O presidente do Conselho de Ética , deputado Ricardo Izar (PTB-SP) adiou para amanhã o fim da votação do relatório que pede a cassação do deputado Roberto Brant (PFL-MG). O motivo foi o início da sessão deliberativa da Câmara. Seis deputados votaram a favor da cassação do mandato do deputado e cinco contra.Izar disse que foi orientado pela Mesa Diretora da Câmara a não prosseguir a sessão, porque o plenário da Casa já havia iniciado a ordem do dia.

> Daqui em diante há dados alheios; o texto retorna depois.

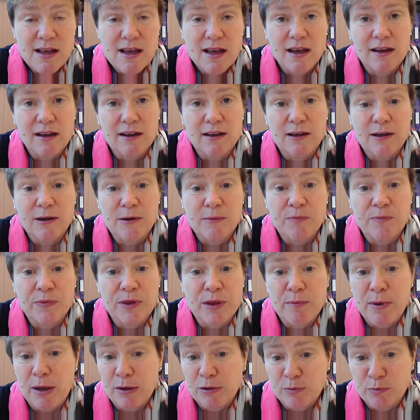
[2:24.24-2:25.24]

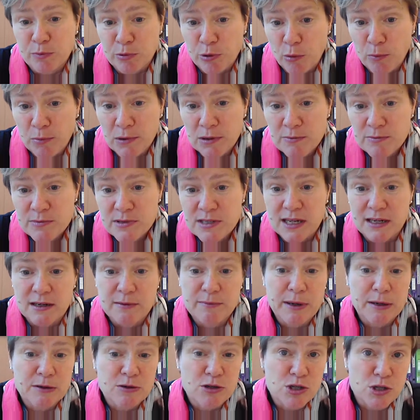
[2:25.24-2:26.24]
about the problems and
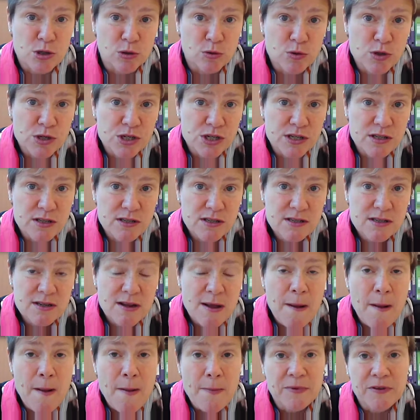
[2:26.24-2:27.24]
about the solutions.
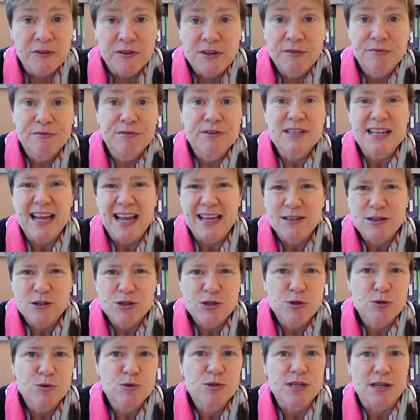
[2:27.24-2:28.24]
The different
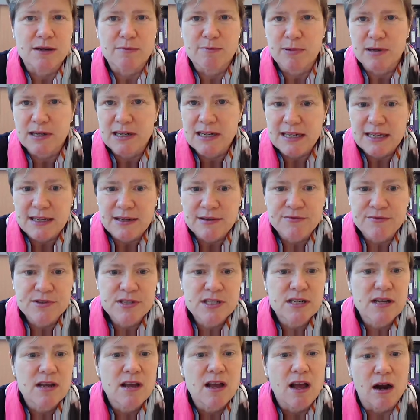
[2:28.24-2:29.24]
attitudes and beliefs
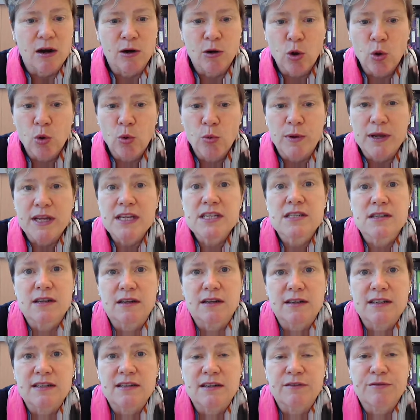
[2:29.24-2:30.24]
are always
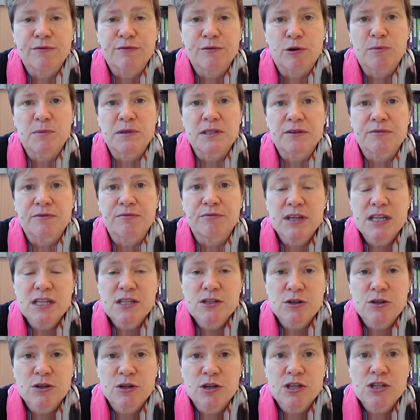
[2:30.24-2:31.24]
studied in formative
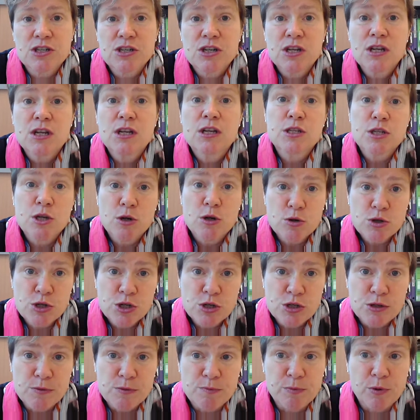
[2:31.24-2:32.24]
research. Social
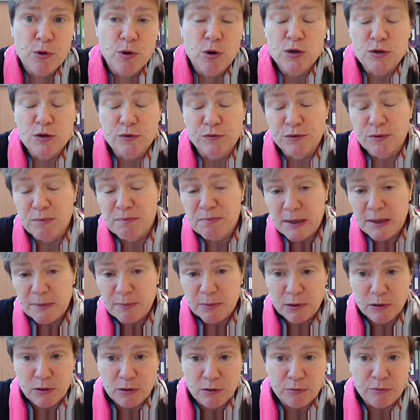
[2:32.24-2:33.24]
support of the
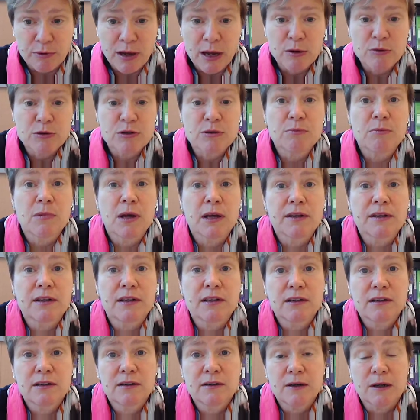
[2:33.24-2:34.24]
people around the
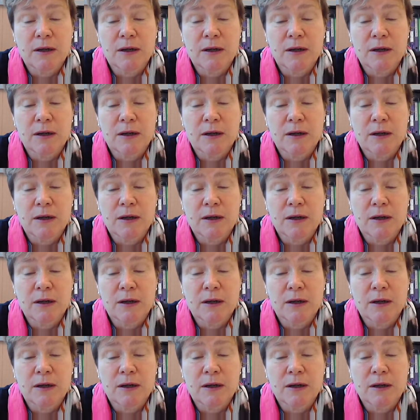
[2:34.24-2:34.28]
mother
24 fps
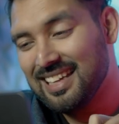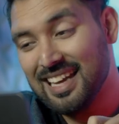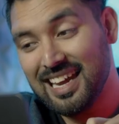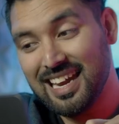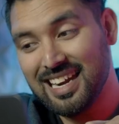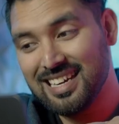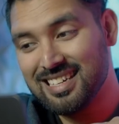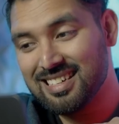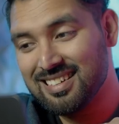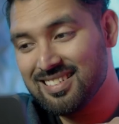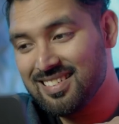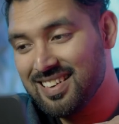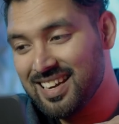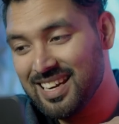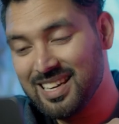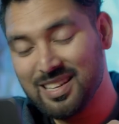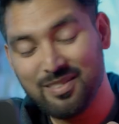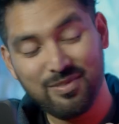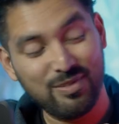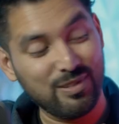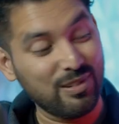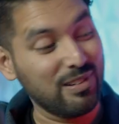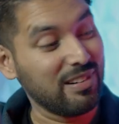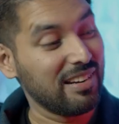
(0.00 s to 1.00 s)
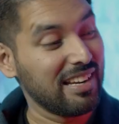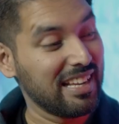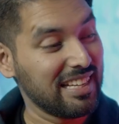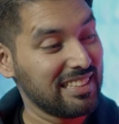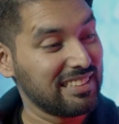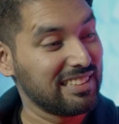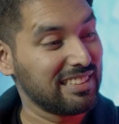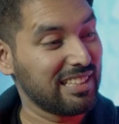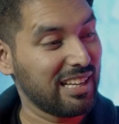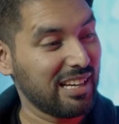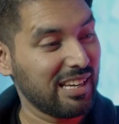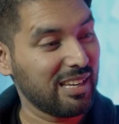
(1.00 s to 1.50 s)
Get ready for
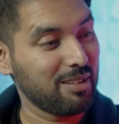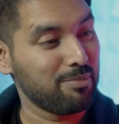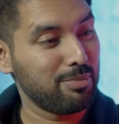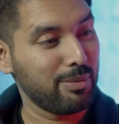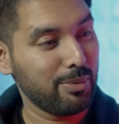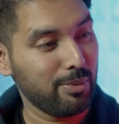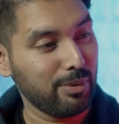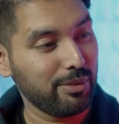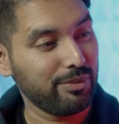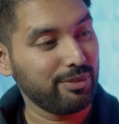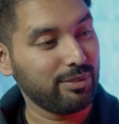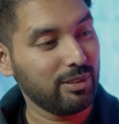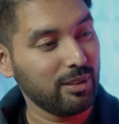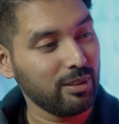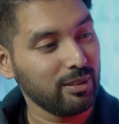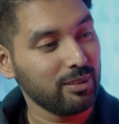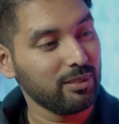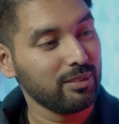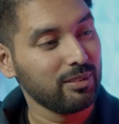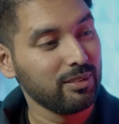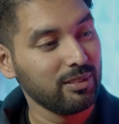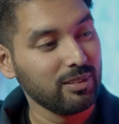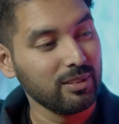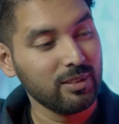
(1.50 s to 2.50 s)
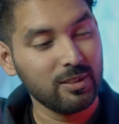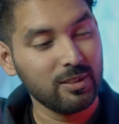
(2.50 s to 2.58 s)
next Sunday, people of God.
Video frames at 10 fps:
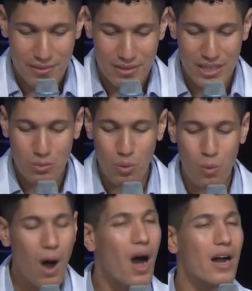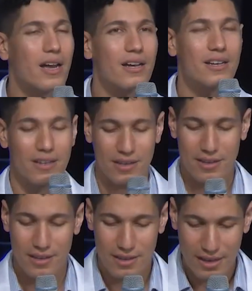They will walk
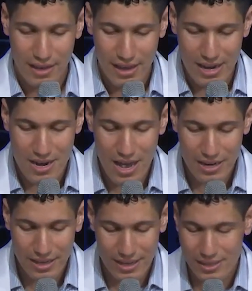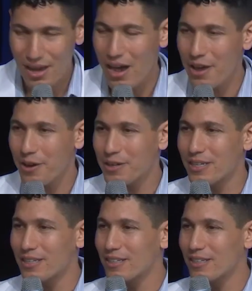and not get tired.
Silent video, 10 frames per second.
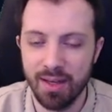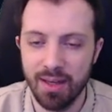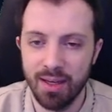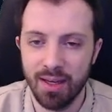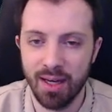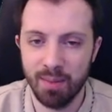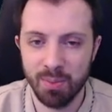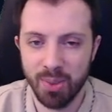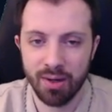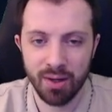You
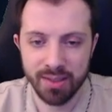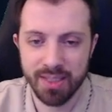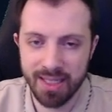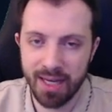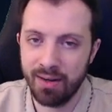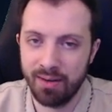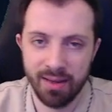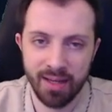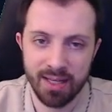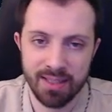put your ulti down, and
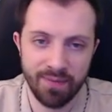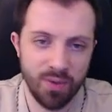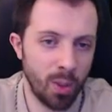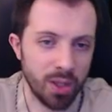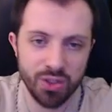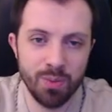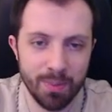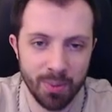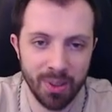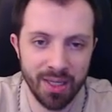like if you wall 2
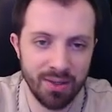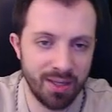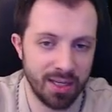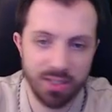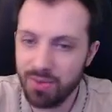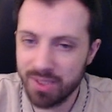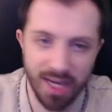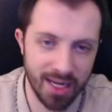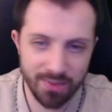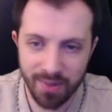people in it, you can get 2
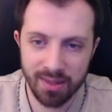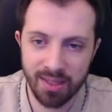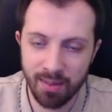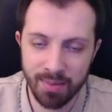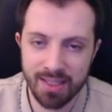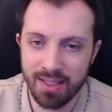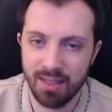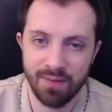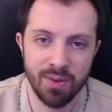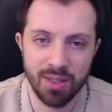stacks right there. Basically,
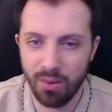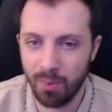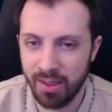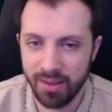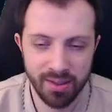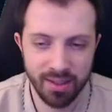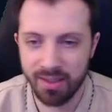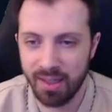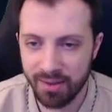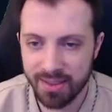if you kill one and then you get
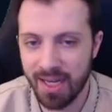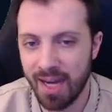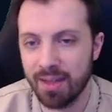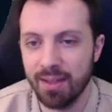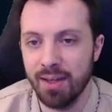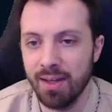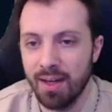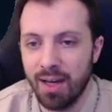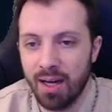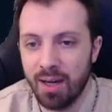the other stack.
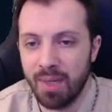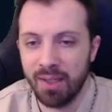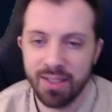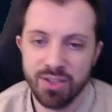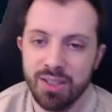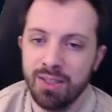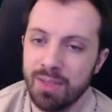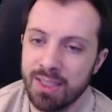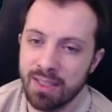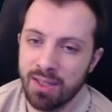Electrocute
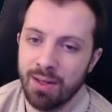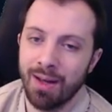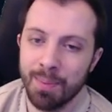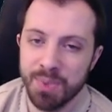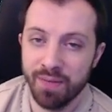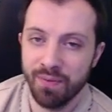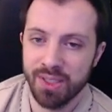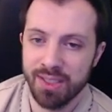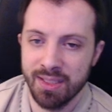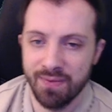is a good option
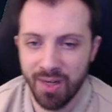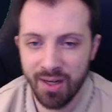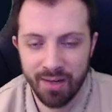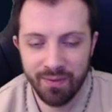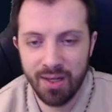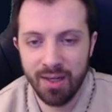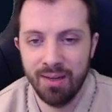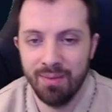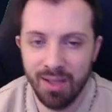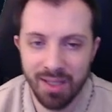versus
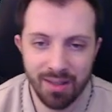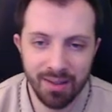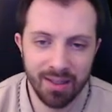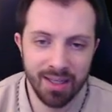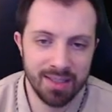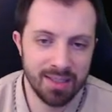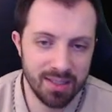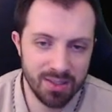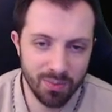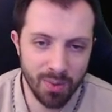very healing lanes like
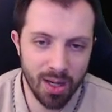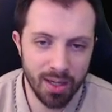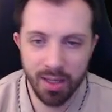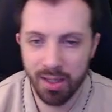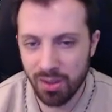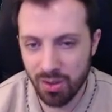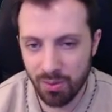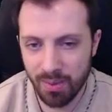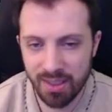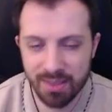Soraka,
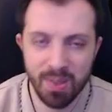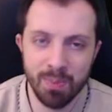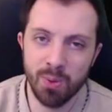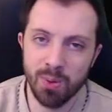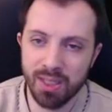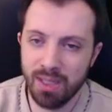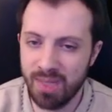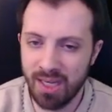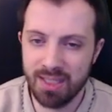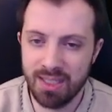Yumi, people who will keep
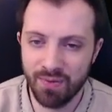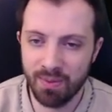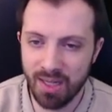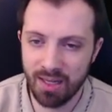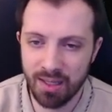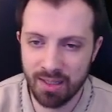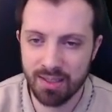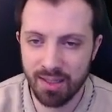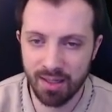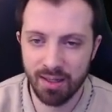the ADC from getting
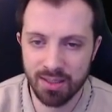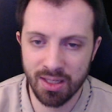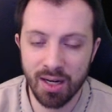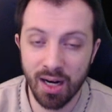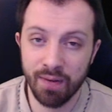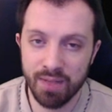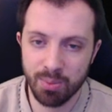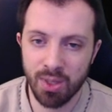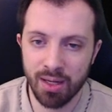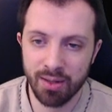into Dark Harvest
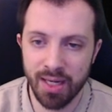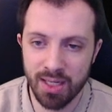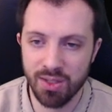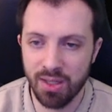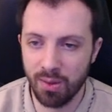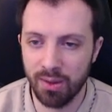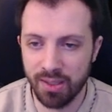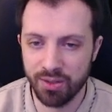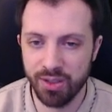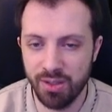proc range. You can go
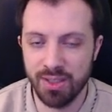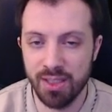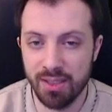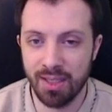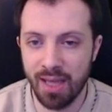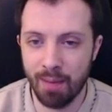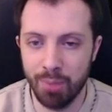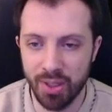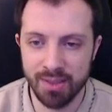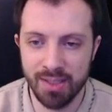Electrocute to just get that
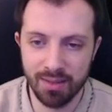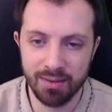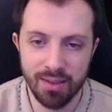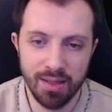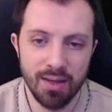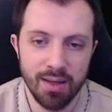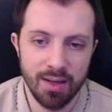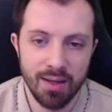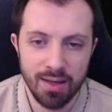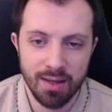burst in.
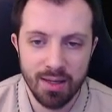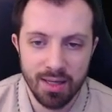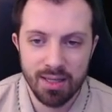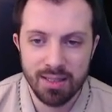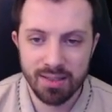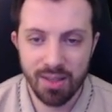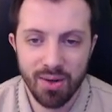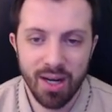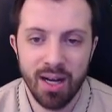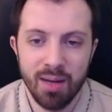
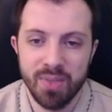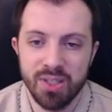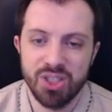So there's Cheap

O próprio Brant, no entanto, concordou com o prosseguimento da sessão, mas Izar optou pelo adiamento. "Qualquer pessoa poderia pedir a nulidade da decisão se ela fosse votada com a ordem do dia em andamento no plenário", explicou o presidente do Conselho. Brant é acusado de receber, em 2004, R$ 102,8 mil da empresa SMBP, de Marcos Valério de Souza. O deputado alega que o dinheiro é uma doação feita pela empresa mineira Usiminas para campanha eleitoral, quando ele era candidato a prefeito de Belo Horizonte.Hoje o PFL saiu em defesa de Brant. O deputado Moroni Torgan (PFL-CE) anunciou que apresentará voto em separado contra a cassação do deputado. Para Moroni, Brant não quebrou o decoro parlamentar. "Não houve sonegação fiscal, e tanto a origem quanto o destino do dinheiro são lícitos", afirmou. Em seguida, o líder do PFL, Rodrigo Maia (RJ), confirmou que a posição de Torgan deve-se à orientação do partido.